Я выразил удивление и сказал, что в Петербурге и даже во всей России трудно найти человека среди образованного общества, который бы не был знаком с произведениями Достоевского.
- Может ли это быть? - не то в виде сомнения, не то вопроса бросил князь. - А что же у него лучше всего?
- Трудно сказать, - ответил я. - Все хорошо, но одно из наиболее характерных его произведений, мне кажется, - "Преступление и наказание".
- Что это - уголовный роман? - поинтересовался Вяземский. -Может быть, что-нибудь вроде Габорио?
Я постарался разубедить его в возможности такого сближения и как мог рассказал вкратце, что такое представляет собой названный роман Достоевского. Князь чрезвычайно заинтересовался.
Дня через два вечером придя к нему, я с удивлением увидал у него на столике развернутый на последних страницах томик "Преступления и наказания". Оказалось, что князь на другой же день поручил кому-то купить для него сочинения Достоевского, какие можно было найти в отдельных изданиях. Я видел у него "Записки из Мертвого дома", "Идиот", "Бесы" и что-то еще, не помню.
- Очень хорошо! - сказал Вяземский, ударив рукой по книге. -Трудно оторваться!.. Все хорошо, но ужасно, ужасно!
Я согласился с этим отрывистым определением.
- И каковы эти люди! - продолжал князь. - Чиновник этот пьяный, его дочь... Гулящая девка, а лучше других. А эта стерва Амалия, квартирная хозяйка, и этот важный господин Лужин? Удивительно! Все живые люди!

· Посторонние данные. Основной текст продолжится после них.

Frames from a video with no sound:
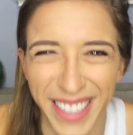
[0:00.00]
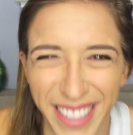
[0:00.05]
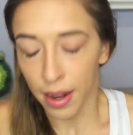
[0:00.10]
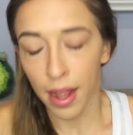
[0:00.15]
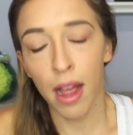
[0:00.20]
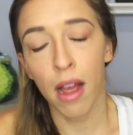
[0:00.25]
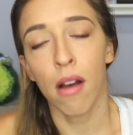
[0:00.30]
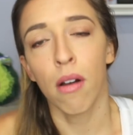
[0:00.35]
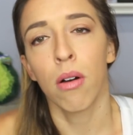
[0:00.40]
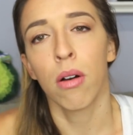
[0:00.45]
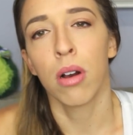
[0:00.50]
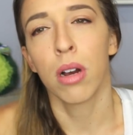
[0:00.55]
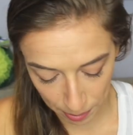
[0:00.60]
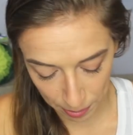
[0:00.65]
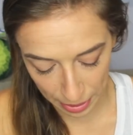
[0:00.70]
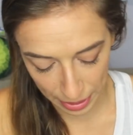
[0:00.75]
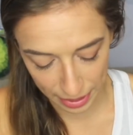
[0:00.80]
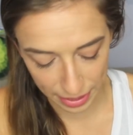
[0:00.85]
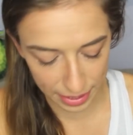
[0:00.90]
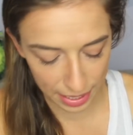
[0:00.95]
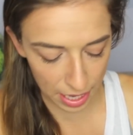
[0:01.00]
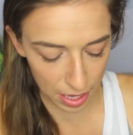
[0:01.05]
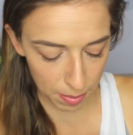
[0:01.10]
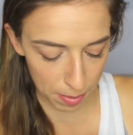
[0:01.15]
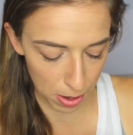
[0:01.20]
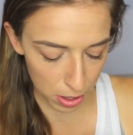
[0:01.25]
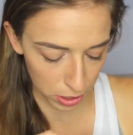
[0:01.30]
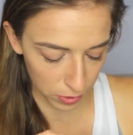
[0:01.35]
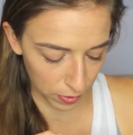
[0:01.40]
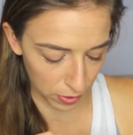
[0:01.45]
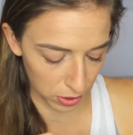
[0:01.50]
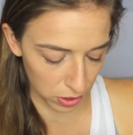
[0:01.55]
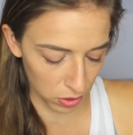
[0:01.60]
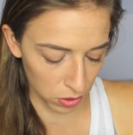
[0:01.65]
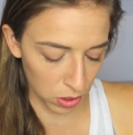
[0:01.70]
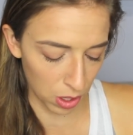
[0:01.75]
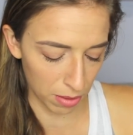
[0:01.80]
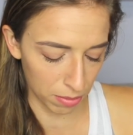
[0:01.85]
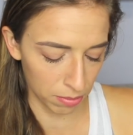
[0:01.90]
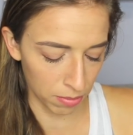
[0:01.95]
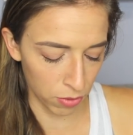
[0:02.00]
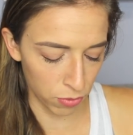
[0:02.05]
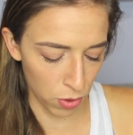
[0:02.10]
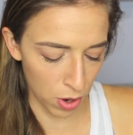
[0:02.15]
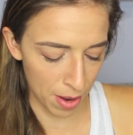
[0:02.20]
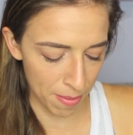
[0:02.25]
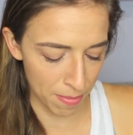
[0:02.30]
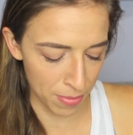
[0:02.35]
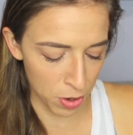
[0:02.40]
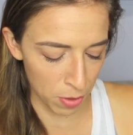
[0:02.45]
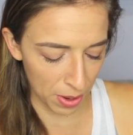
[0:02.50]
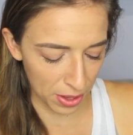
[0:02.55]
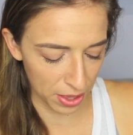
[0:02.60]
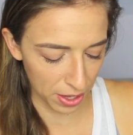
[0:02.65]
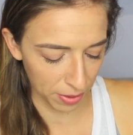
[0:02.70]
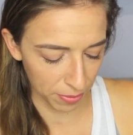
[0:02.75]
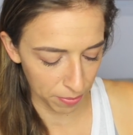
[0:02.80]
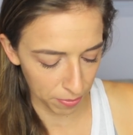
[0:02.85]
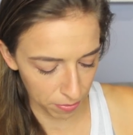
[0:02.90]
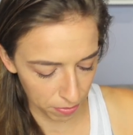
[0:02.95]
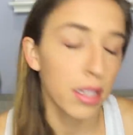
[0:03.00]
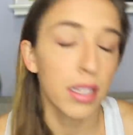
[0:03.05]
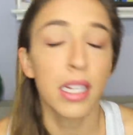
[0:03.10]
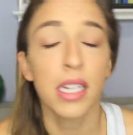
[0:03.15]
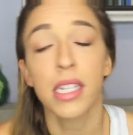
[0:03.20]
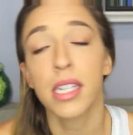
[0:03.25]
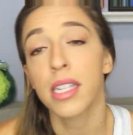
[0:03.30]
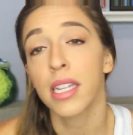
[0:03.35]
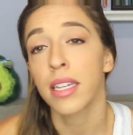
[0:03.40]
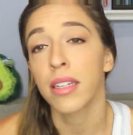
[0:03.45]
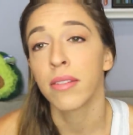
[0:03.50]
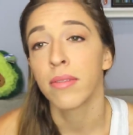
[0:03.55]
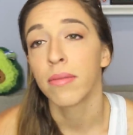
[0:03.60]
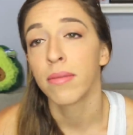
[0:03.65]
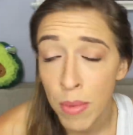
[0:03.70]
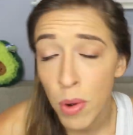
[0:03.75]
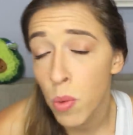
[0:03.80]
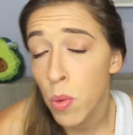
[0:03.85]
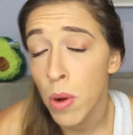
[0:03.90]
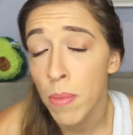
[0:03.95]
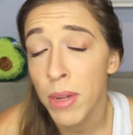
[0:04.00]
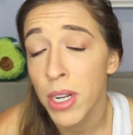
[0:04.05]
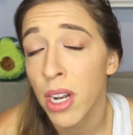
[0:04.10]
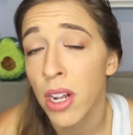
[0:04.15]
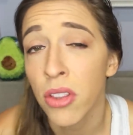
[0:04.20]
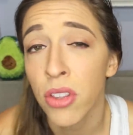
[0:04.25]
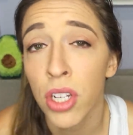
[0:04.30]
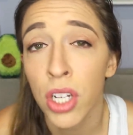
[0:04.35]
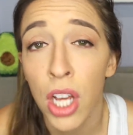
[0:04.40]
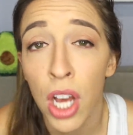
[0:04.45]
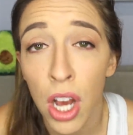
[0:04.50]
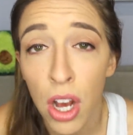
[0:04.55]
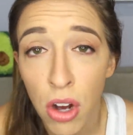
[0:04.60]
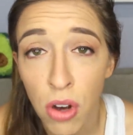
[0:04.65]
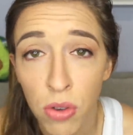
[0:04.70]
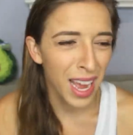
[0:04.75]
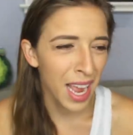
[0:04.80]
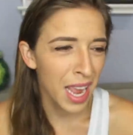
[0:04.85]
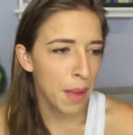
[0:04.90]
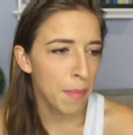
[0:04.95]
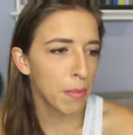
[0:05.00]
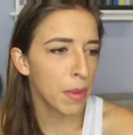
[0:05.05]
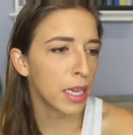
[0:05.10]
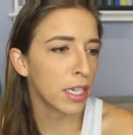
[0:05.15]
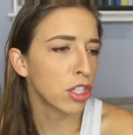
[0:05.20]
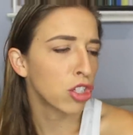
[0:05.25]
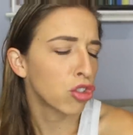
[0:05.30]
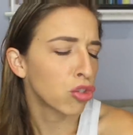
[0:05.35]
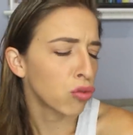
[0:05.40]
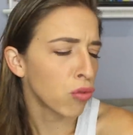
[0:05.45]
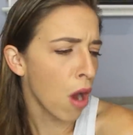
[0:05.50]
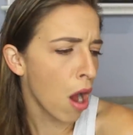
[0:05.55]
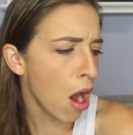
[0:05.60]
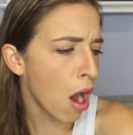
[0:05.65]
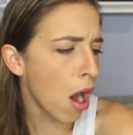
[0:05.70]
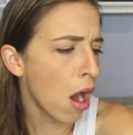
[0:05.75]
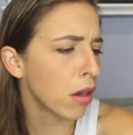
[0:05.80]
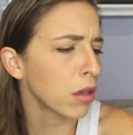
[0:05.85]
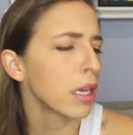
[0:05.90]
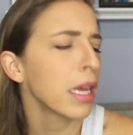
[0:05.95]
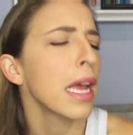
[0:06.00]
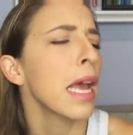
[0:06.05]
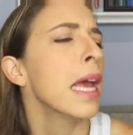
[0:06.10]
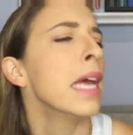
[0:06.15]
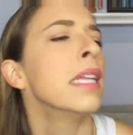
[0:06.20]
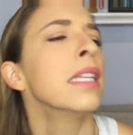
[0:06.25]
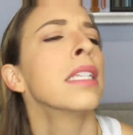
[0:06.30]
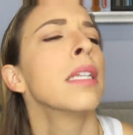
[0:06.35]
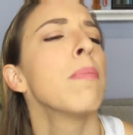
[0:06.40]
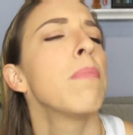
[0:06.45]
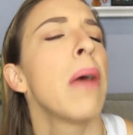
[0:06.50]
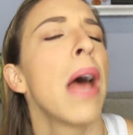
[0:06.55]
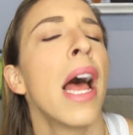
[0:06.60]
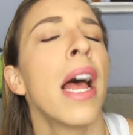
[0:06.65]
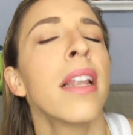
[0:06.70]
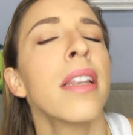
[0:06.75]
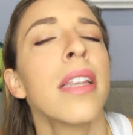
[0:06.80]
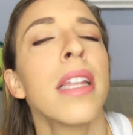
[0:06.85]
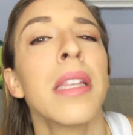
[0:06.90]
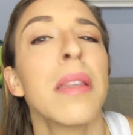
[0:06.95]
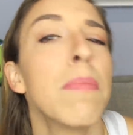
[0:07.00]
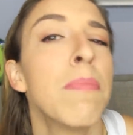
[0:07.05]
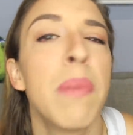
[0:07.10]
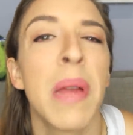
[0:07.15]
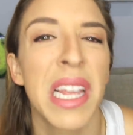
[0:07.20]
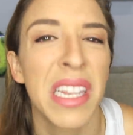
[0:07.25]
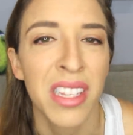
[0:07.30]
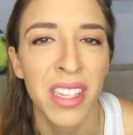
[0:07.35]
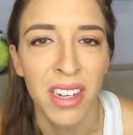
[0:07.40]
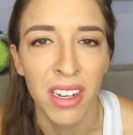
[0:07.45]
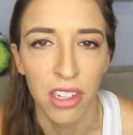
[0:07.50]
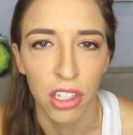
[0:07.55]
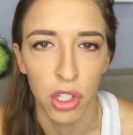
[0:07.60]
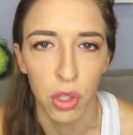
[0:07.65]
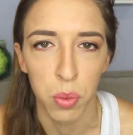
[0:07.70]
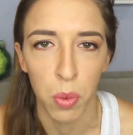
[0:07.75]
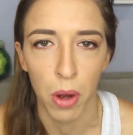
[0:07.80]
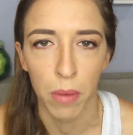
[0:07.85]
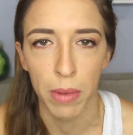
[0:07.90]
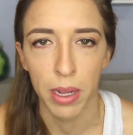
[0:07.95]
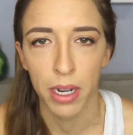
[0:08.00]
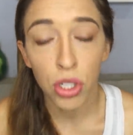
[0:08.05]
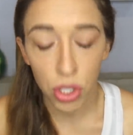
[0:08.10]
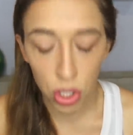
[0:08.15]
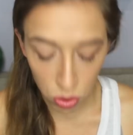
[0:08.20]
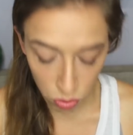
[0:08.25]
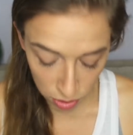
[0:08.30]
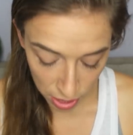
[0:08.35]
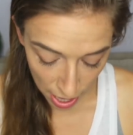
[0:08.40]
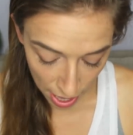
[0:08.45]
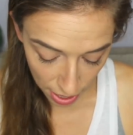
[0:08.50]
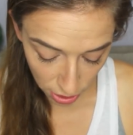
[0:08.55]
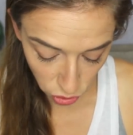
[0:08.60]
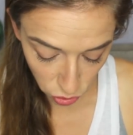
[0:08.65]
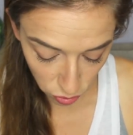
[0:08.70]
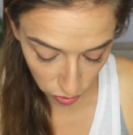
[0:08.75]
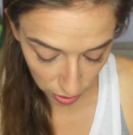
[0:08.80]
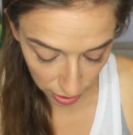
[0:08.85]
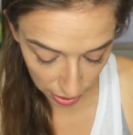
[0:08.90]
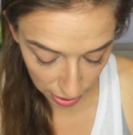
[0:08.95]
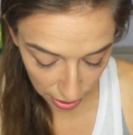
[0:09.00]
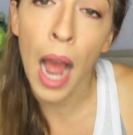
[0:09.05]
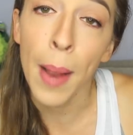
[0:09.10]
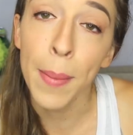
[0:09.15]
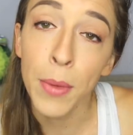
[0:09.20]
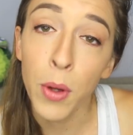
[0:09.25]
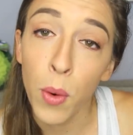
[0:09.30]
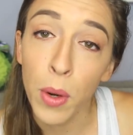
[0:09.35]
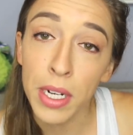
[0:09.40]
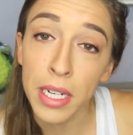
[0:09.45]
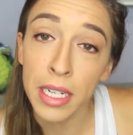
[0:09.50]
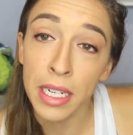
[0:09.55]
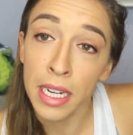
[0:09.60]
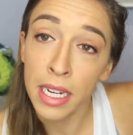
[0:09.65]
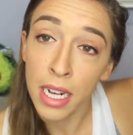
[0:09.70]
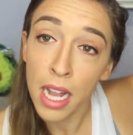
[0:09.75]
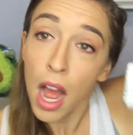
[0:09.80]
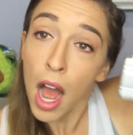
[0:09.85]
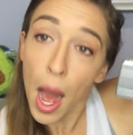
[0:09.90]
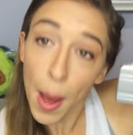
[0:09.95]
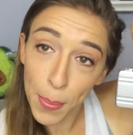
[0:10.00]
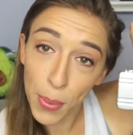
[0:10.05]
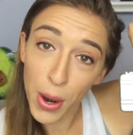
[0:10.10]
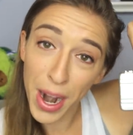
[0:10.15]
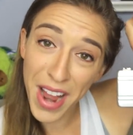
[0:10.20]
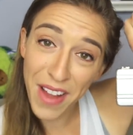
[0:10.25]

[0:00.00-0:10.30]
Now, let me get this out of the box first. Hold on, before I do my thing. Listen, I'm a woman on the go. I am a strong, independent businesswoman. So naturally, I'm going to need a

Князь скоро дочитал роман, но разговора о нем не возобновлял. Куда-то исчезли и остальные книги Достоевского, а на месте их я увидал желтые томики Габорио, которыми и раньше пробавлялся Павел Петрович. Должно быть, Достоевский все-таки показался ему слишком тяжелым.
Между тем наступало смутное время. Была "диктатура сердца". По городу ходили кем-то написанные стихи:
Вы, вдыхая армянский помет,
Обложивший подножие трона,
Позабыли, что гибнет народ
И что нет ни суда, ни закона.
Аромат этот вас опьянил,
Вам букет лицемерия сладок, -
Пусть царит невозможный порядок,
Лишь бы вам-то он выгоден был.
С той минуты, как очи смежил
Великан наш, окно прорубивший,
Царь-мятежник, что сына лишил
И короны, и жизни, затмивший
Всех венчанных владык, - с той поры
Русский трон, обратившийся в судно,
Стал сиять, как сияет паскудно
Все, что сделано из мишуры.
Стихи, как видите, плохи, но и они в то время произвели впечатление. Их переписывали, печатали на гектографе и распространяли в тысячах экземпляров.